Limitation: This way of filtering will not be available for the message text because the text is not formatted at the point of filtering. Still, a sink implementation is allowed to discard the record after the regular filtering have been applied and the message text have been constructed. Such late filtering may involve message text and, IMO, should not be covered by the initial library implementation.

John Torjo: The filter (which should not be linked to the logger). You can choose to make it thread-safe.

Andrey Semashev: Filters are completely unrelated to loggers and, in fact, to neither of the major parts of the library. Filters never share any mutable data (unless they are designed that way by users, that is) and therefore they are thread-safe and lock-free by default.

10. Attribute sets (Andrey Semashev)

The library should support three attribute set categories:

Logger-associated. Each logger object has its own set of attributes it adds to each logging record.
Thread-associated. The logging library core maintains thread-specific attribute set.
Global. This attribute set is a singleton. Each logging record ever made in the application has attributes from this set.

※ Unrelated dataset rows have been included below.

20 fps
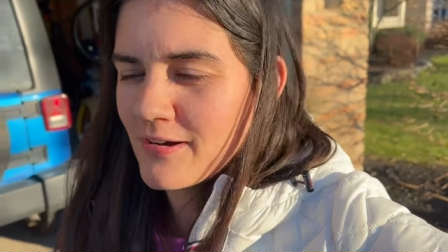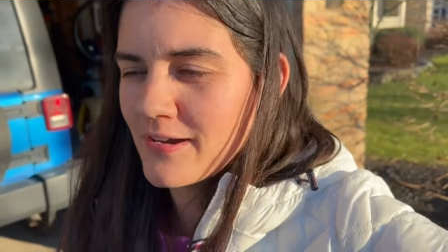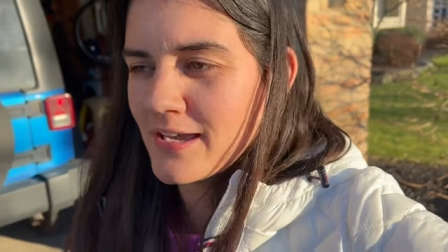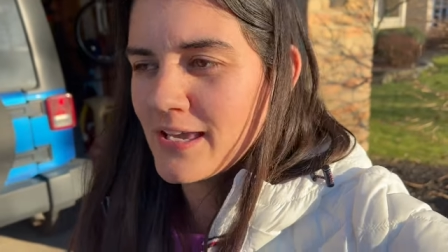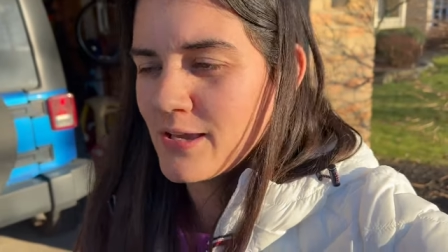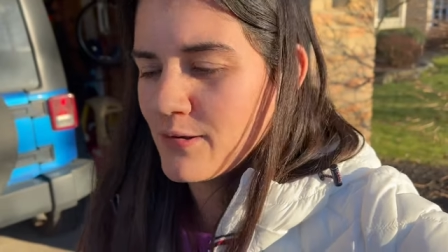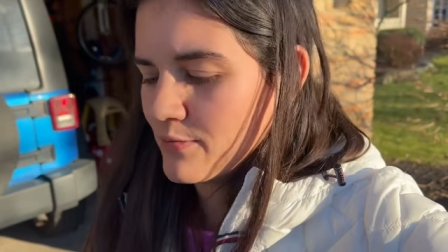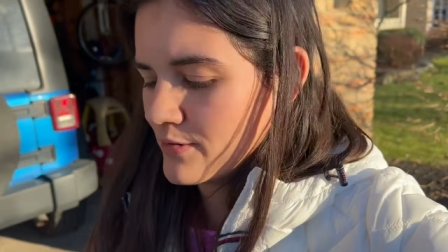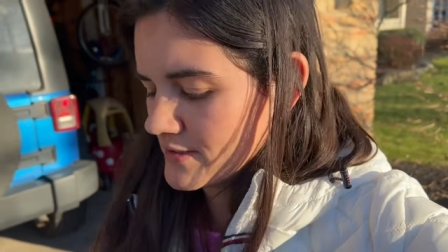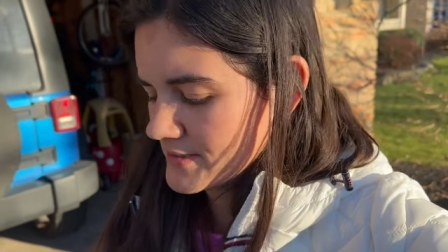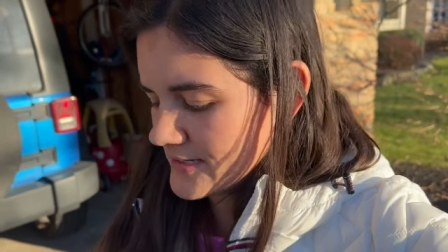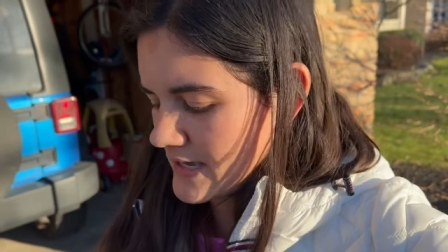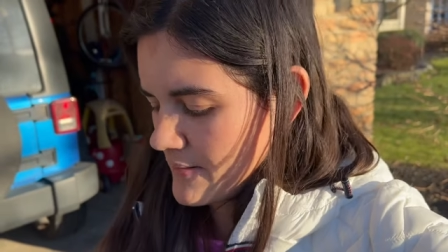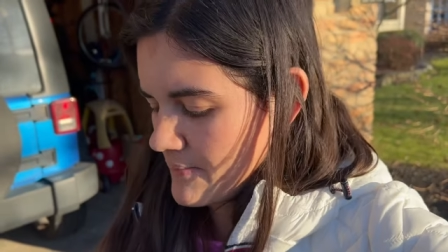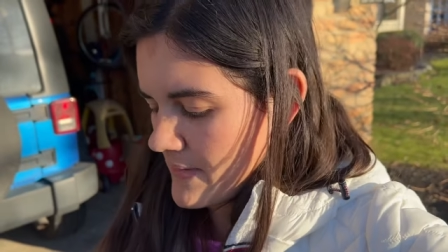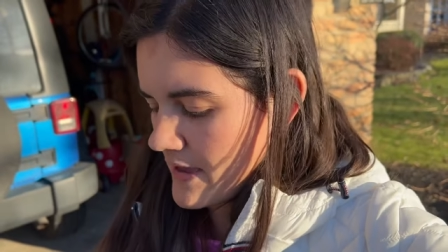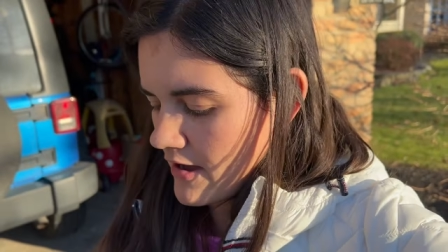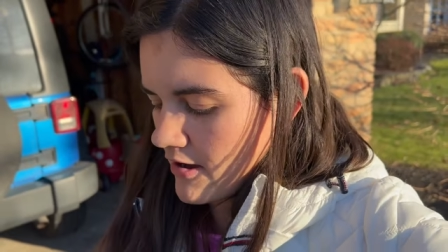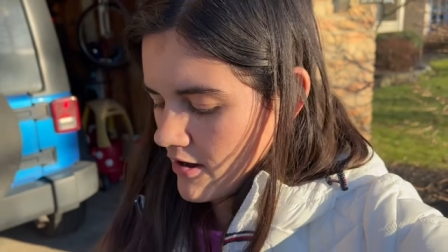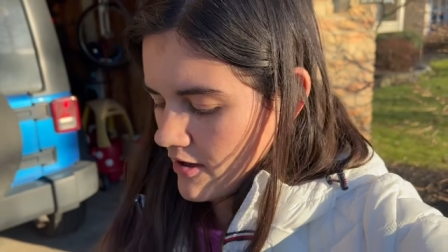He will send
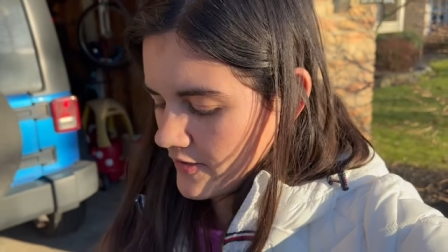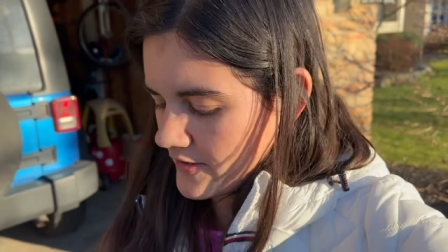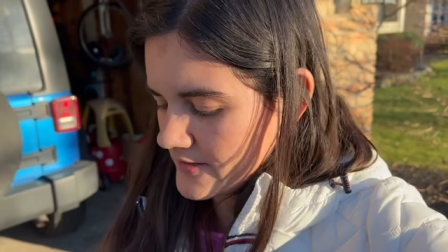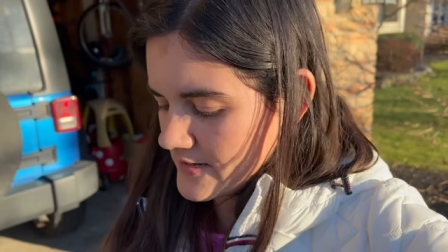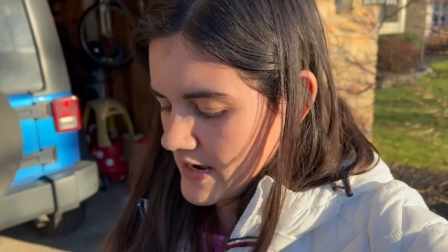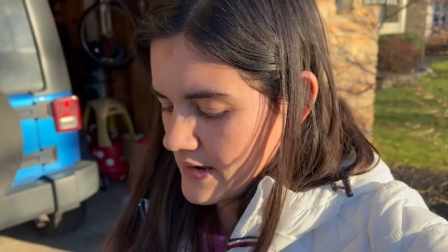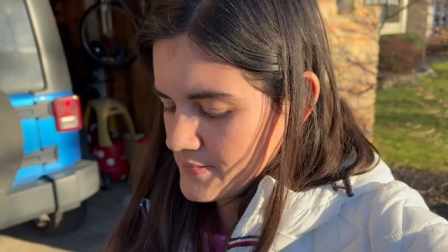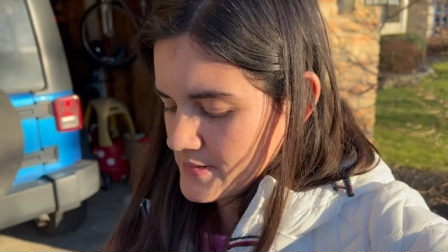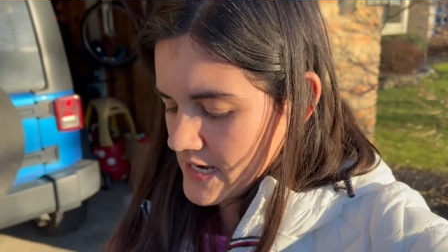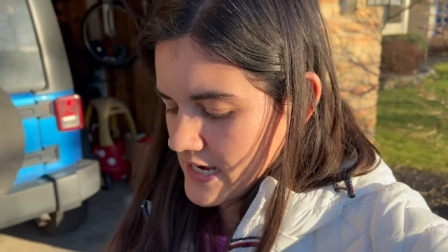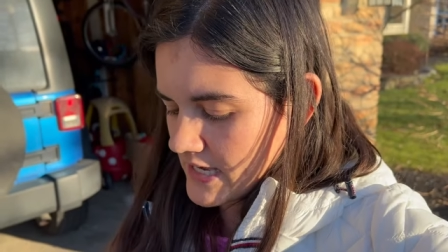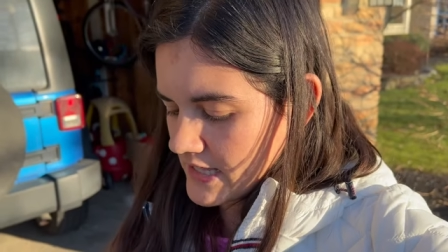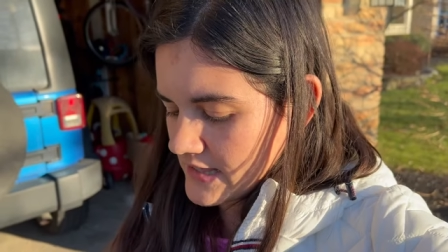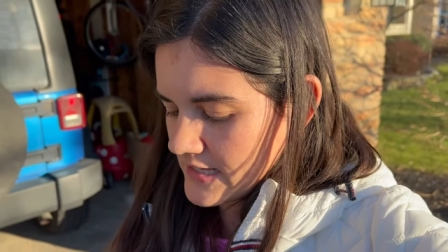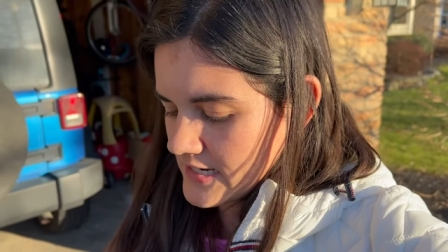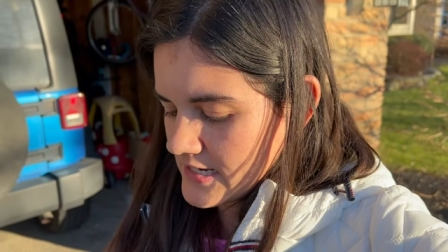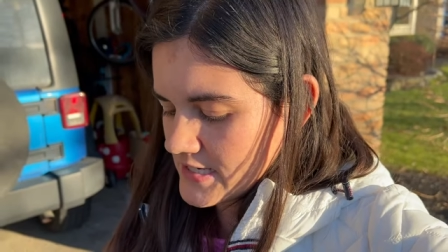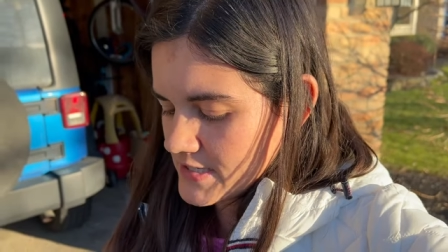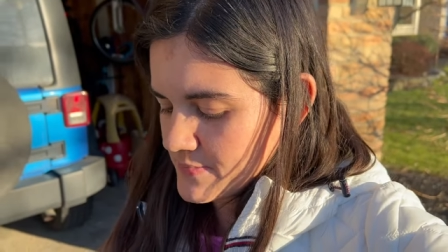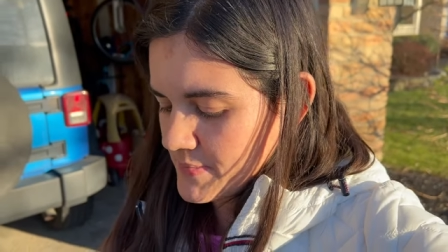mail all the time to
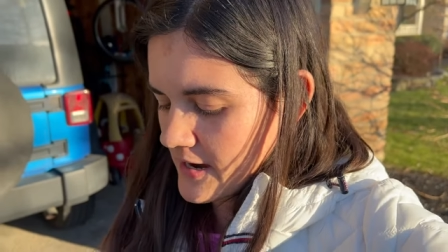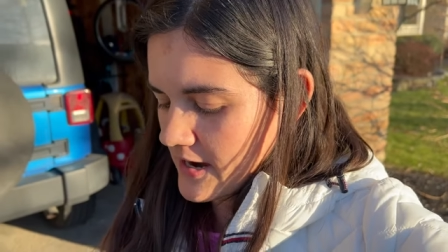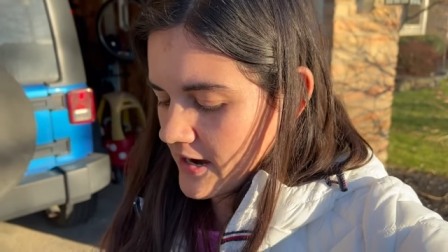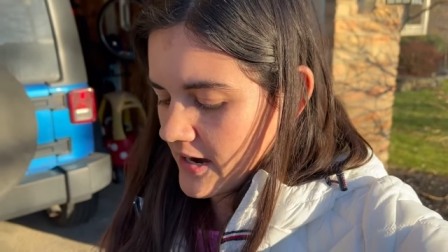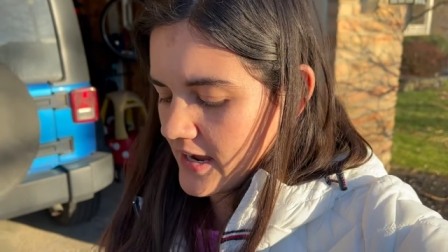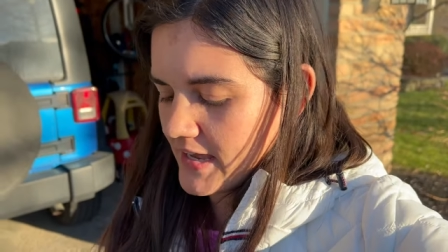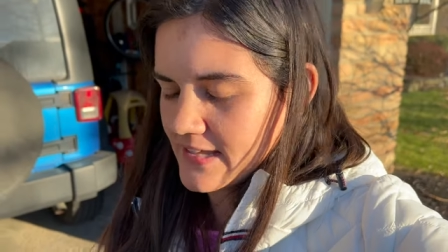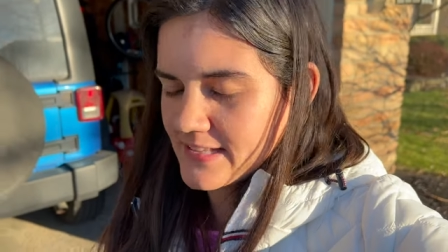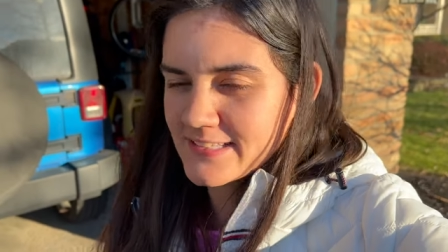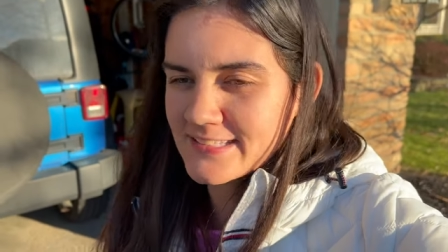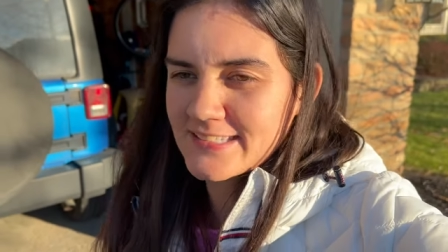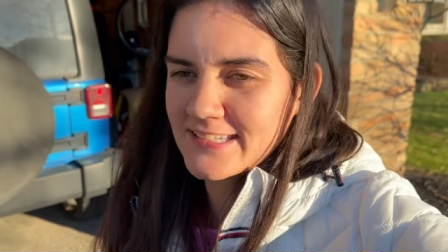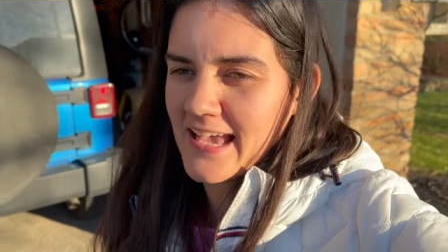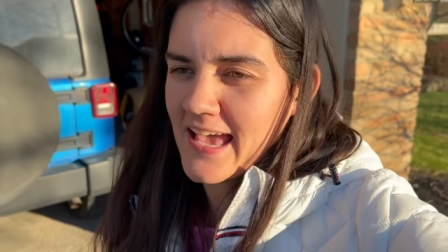Anthony's parents.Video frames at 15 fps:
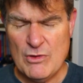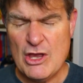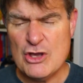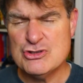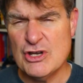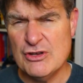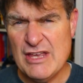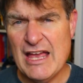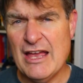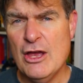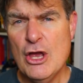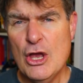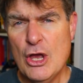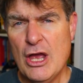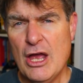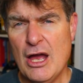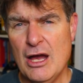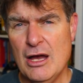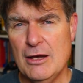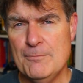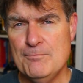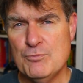So yeah,
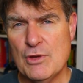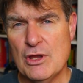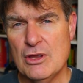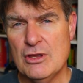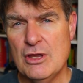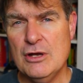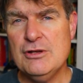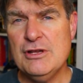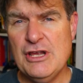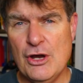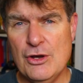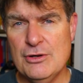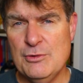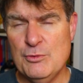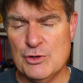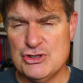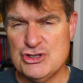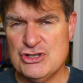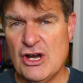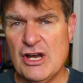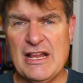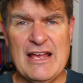go to the Only Watch
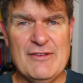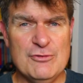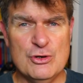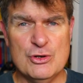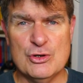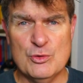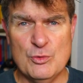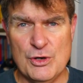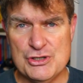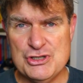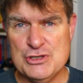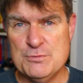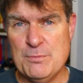site, have a look at the watches,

John Torjo: Not sure why we'd need attributes to be kept in the logger/thread/global.

Andrey Semashev: In many times it is very convenient. For example to log each thread identifiers, scope stack or some processing context (like user name, IP whose request is currently in processing). Sometimes user's application spreads to more than one module (dll/so) and thread-specific attributes are a very convenient way to tag logging records in other modules while processing a single request from user.

11. Exception logging support (Andrey Semashev)

The library should provide means to log an exception being thrown. It would be nice if the logging record included information about the place in sources where the exception was thrown.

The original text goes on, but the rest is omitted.